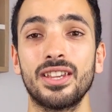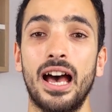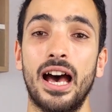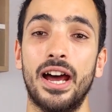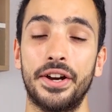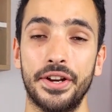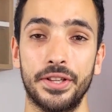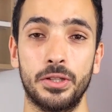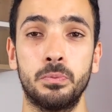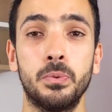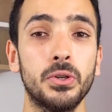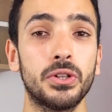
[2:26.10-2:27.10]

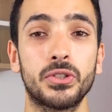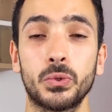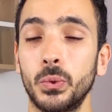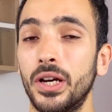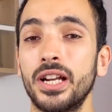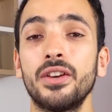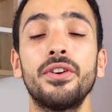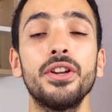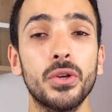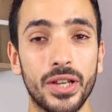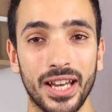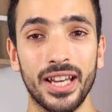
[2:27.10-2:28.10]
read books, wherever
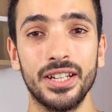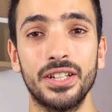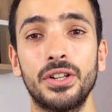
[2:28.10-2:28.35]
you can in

■ ■ ■

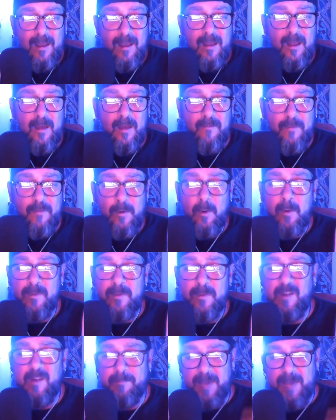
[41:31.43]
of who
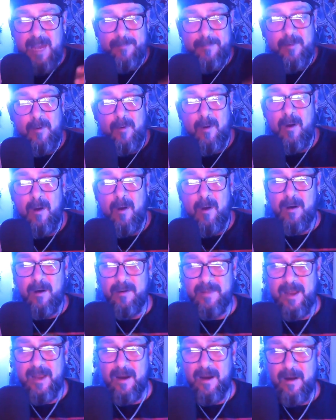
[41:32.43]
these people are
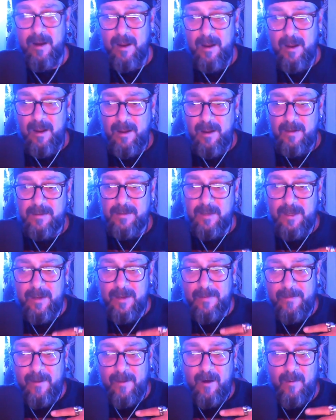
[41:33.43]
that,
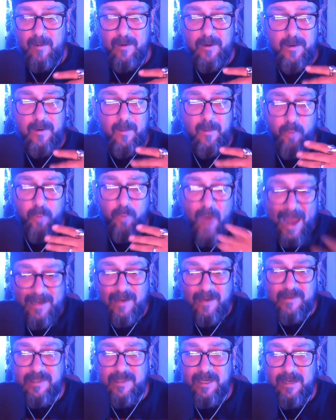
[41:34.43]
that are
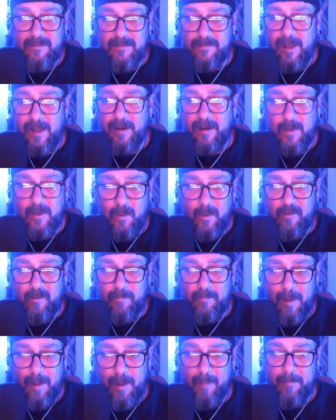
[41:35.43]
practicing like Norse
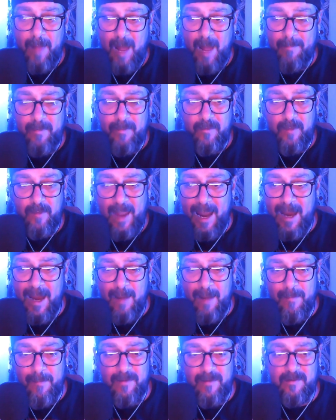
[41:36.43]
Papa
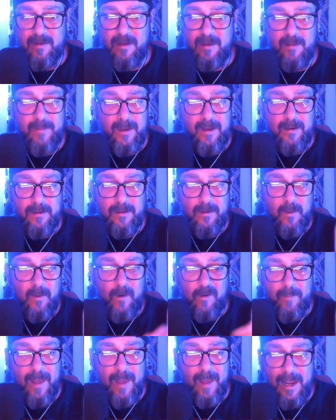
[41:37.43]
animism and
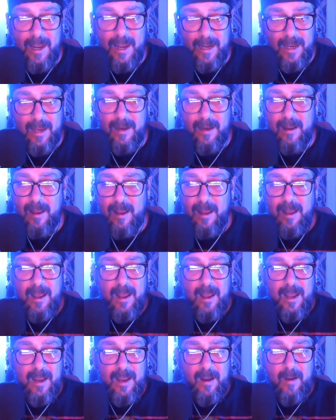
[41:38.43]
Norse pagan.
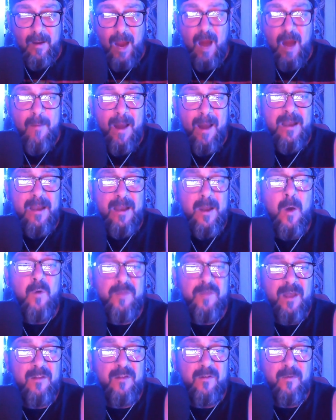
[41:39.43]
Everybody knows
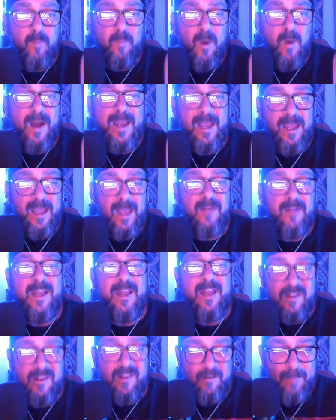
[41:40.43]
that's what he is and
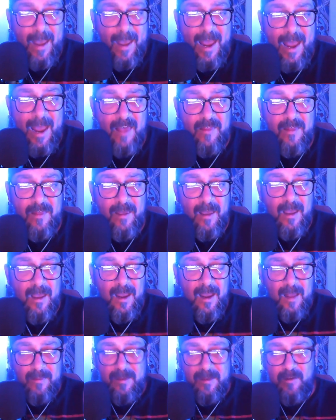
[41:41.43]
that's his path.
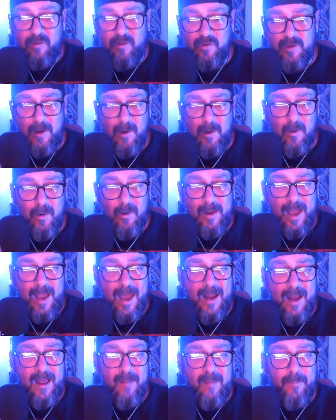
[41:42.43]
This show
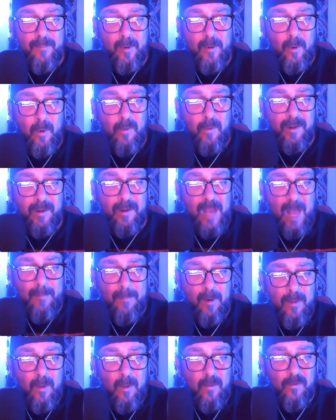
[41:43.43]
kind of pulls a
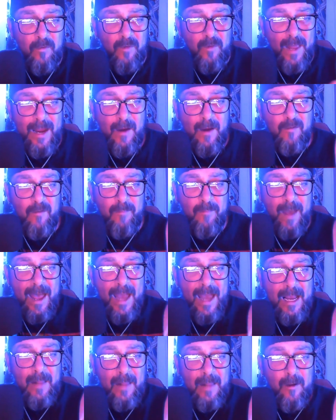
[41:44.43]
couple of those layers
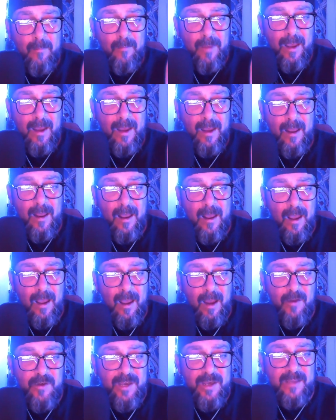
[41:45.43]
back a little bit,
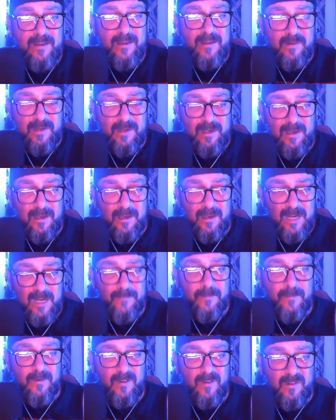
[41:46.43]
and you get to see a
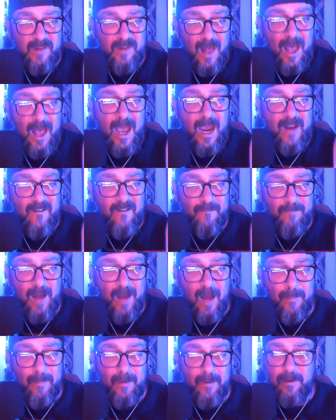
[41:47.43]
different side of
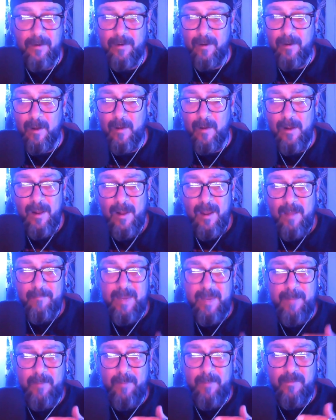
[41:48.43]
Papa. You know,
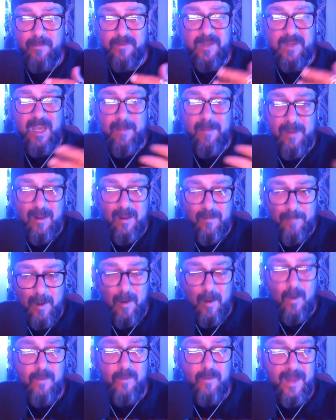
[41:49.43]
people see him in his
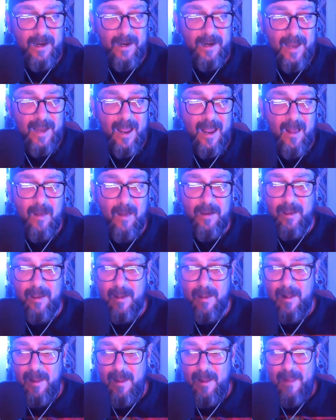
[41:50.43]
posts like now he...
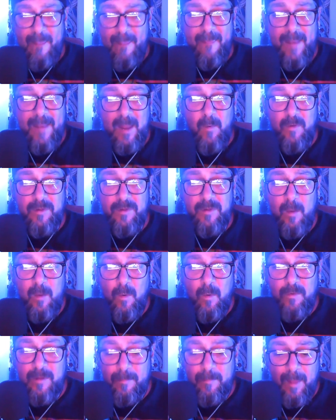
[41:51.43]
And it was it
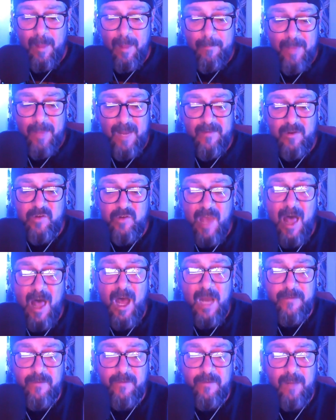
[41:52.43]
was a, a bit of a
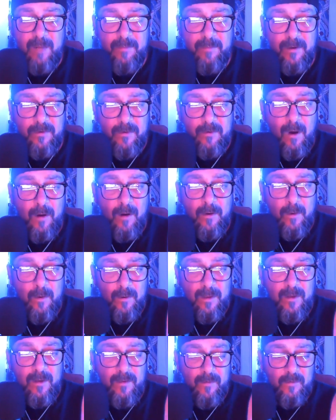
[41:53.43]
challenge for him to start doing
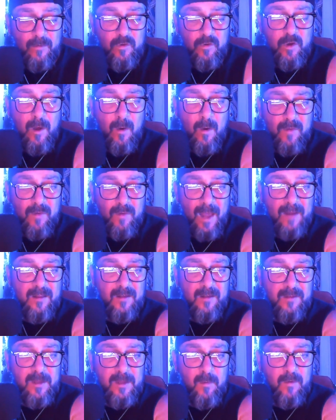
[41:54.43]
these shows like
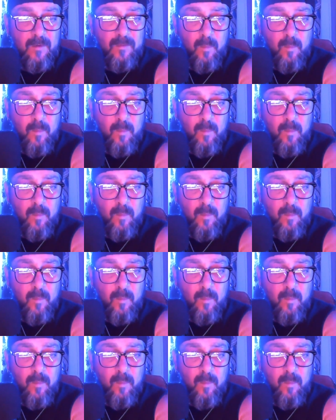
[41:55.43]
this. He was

■ ■ ■

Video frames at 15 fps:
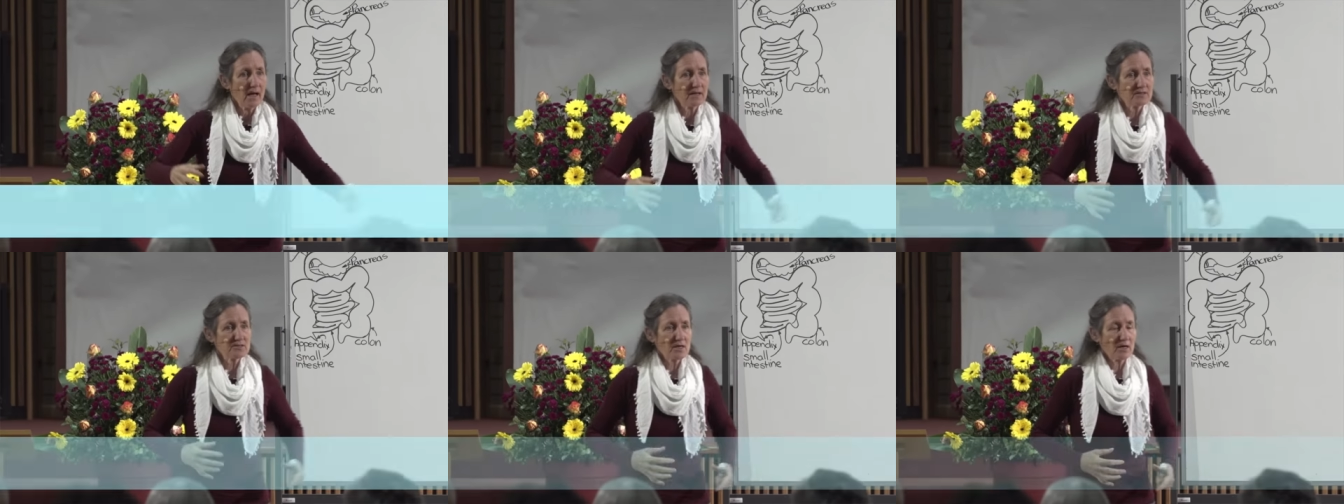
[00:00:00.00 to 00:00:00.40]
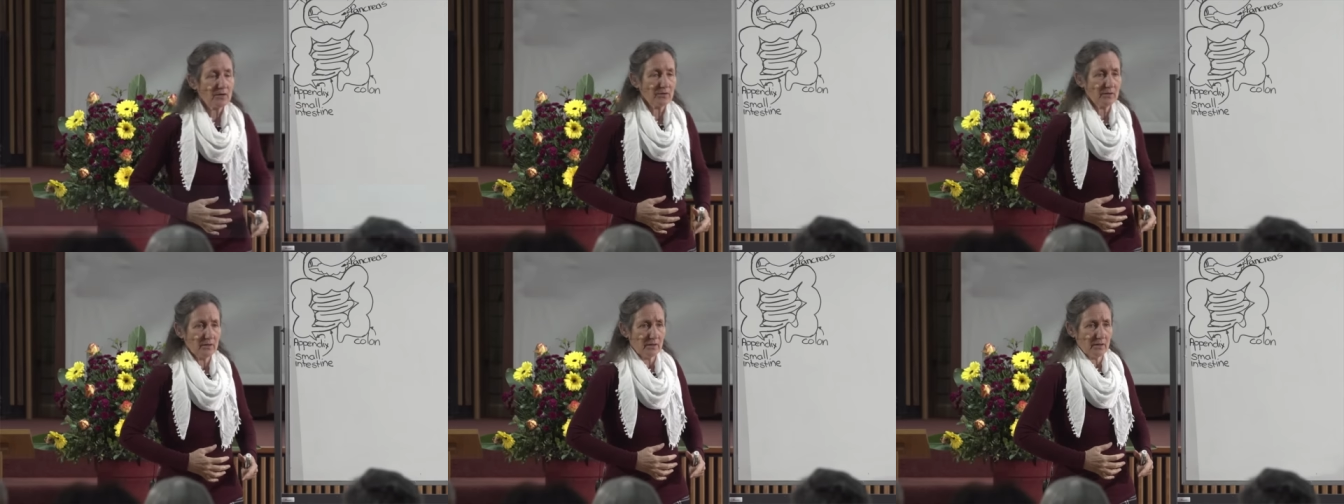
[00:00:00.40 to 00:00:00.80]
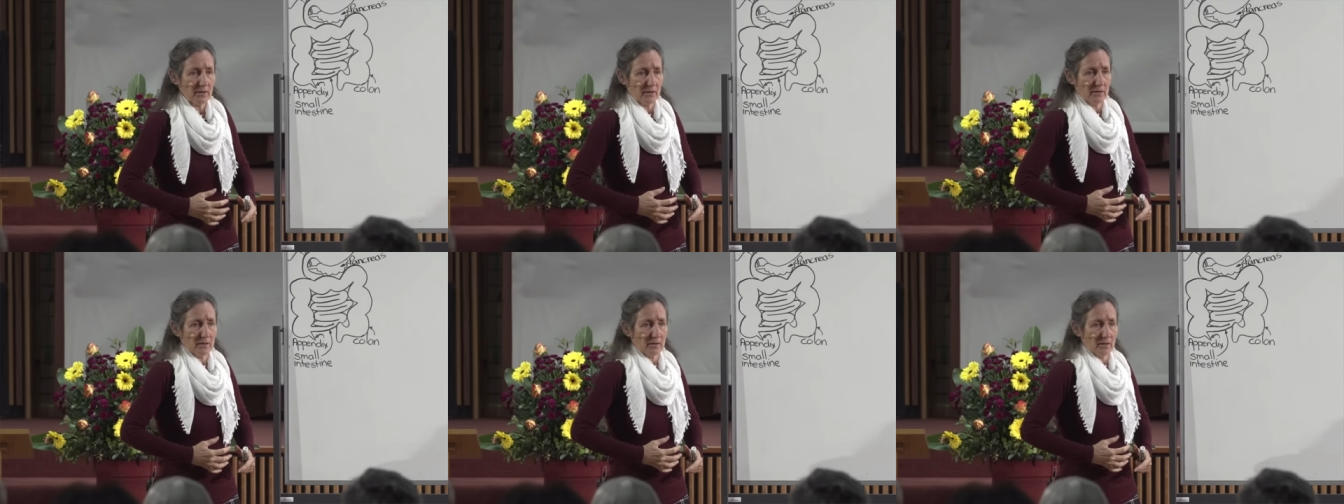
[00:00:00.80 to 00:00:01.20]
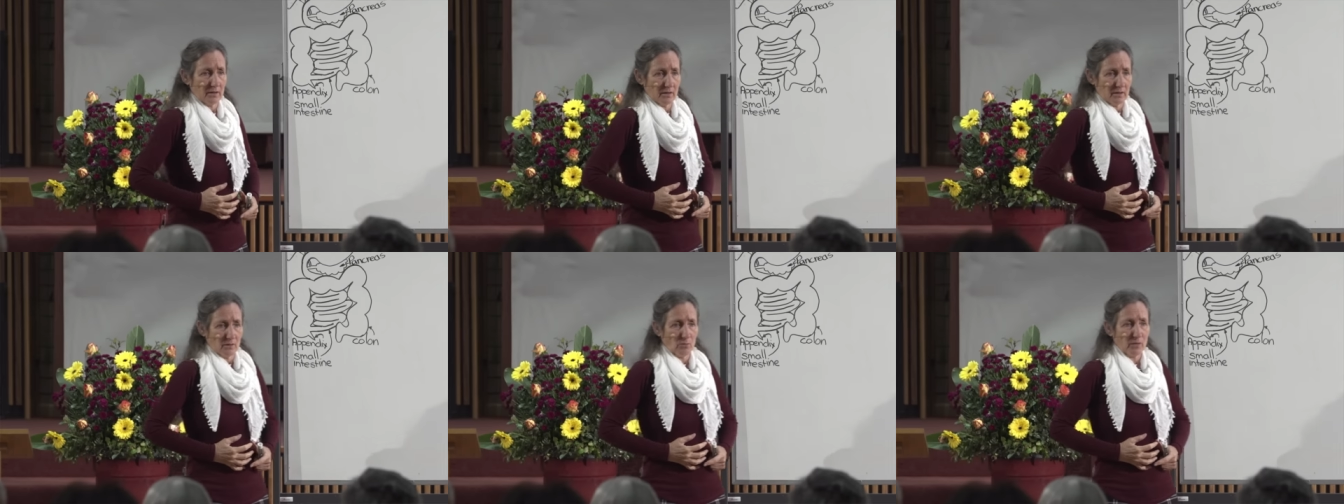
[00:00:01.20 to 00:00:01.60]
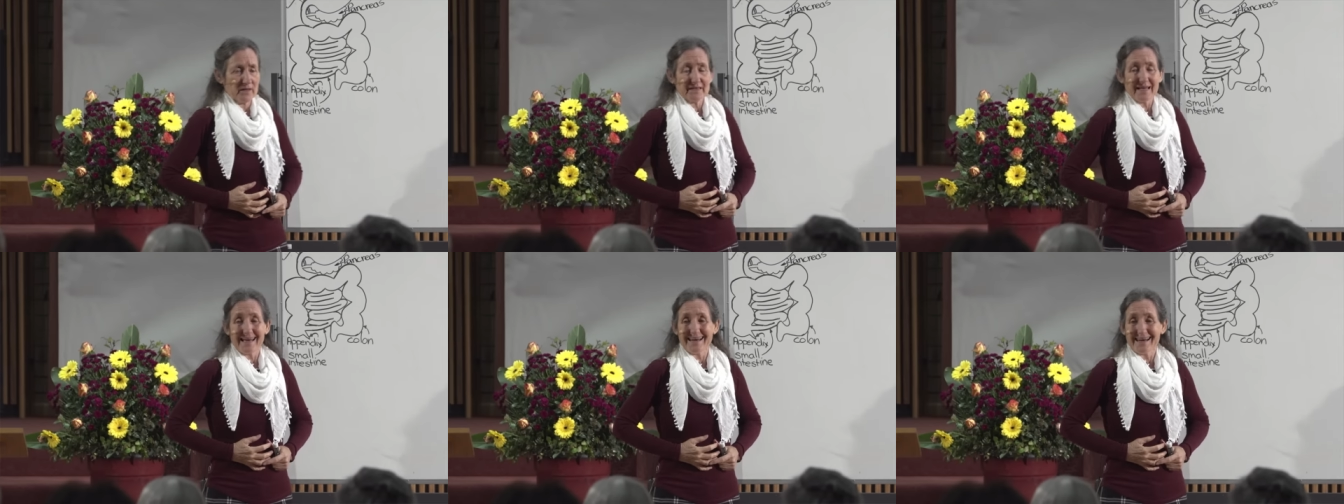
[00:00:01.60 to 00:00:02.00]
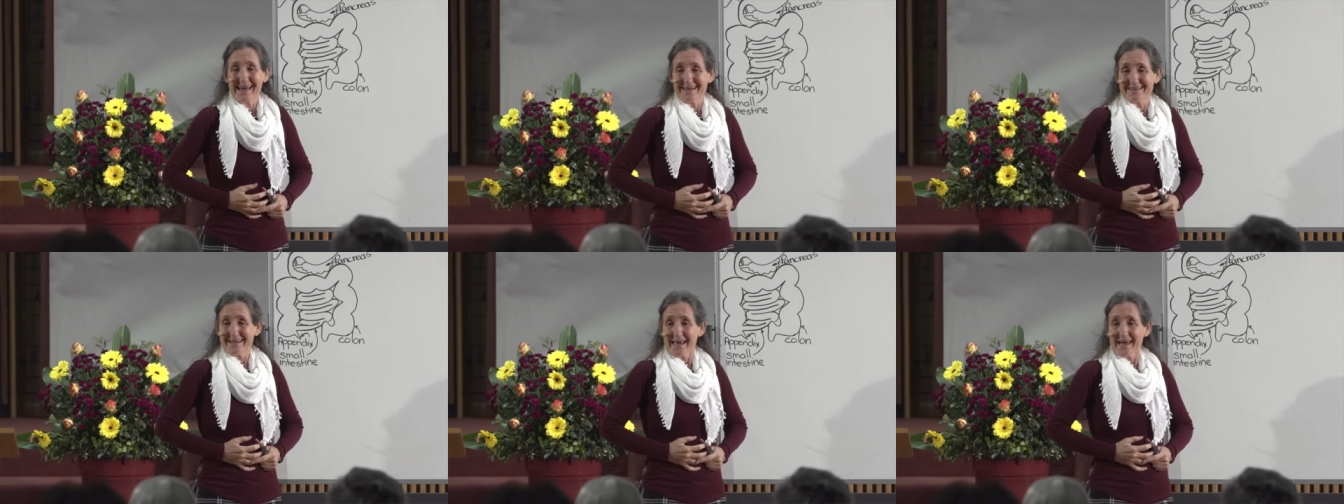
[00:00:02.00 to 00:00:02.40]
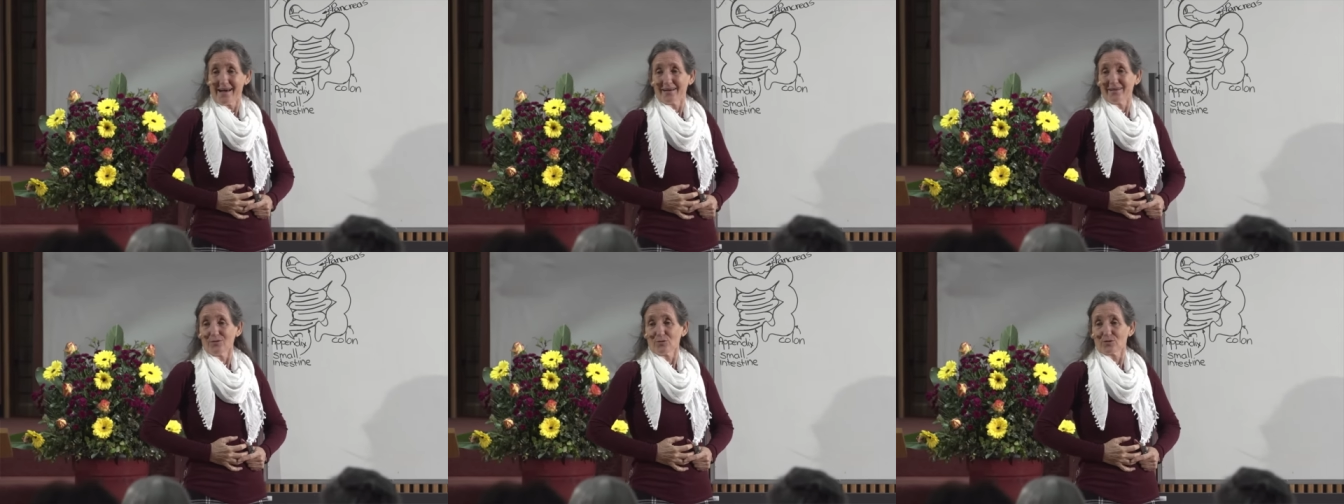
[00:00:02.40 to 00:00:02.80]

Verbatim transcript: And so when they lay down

■ ■ ■

### WHAT THE TASK ASKS
Go down the entries above from the line containing "[00:00:00.00 to 00:00:00.40]" to the line containing "Verbatim transcript: And" and write out each line exactly, leaving pictures out.

### EXERCISE ANSWER
[00:00:00.00 to 00:00:00.40]
[00:00:00.40 to 00:00:00.80]
[00:00:00.80 to 00:00:01.20]
[00:00:01.20 to 00:00:01.60]
[00:00:01.60 to 00:00:02.00]
[00:00:02.00 to 00:00:02.40]
[00:00:02.40 to 00:00:02.80]

Verbatim transcript: And so when they lay down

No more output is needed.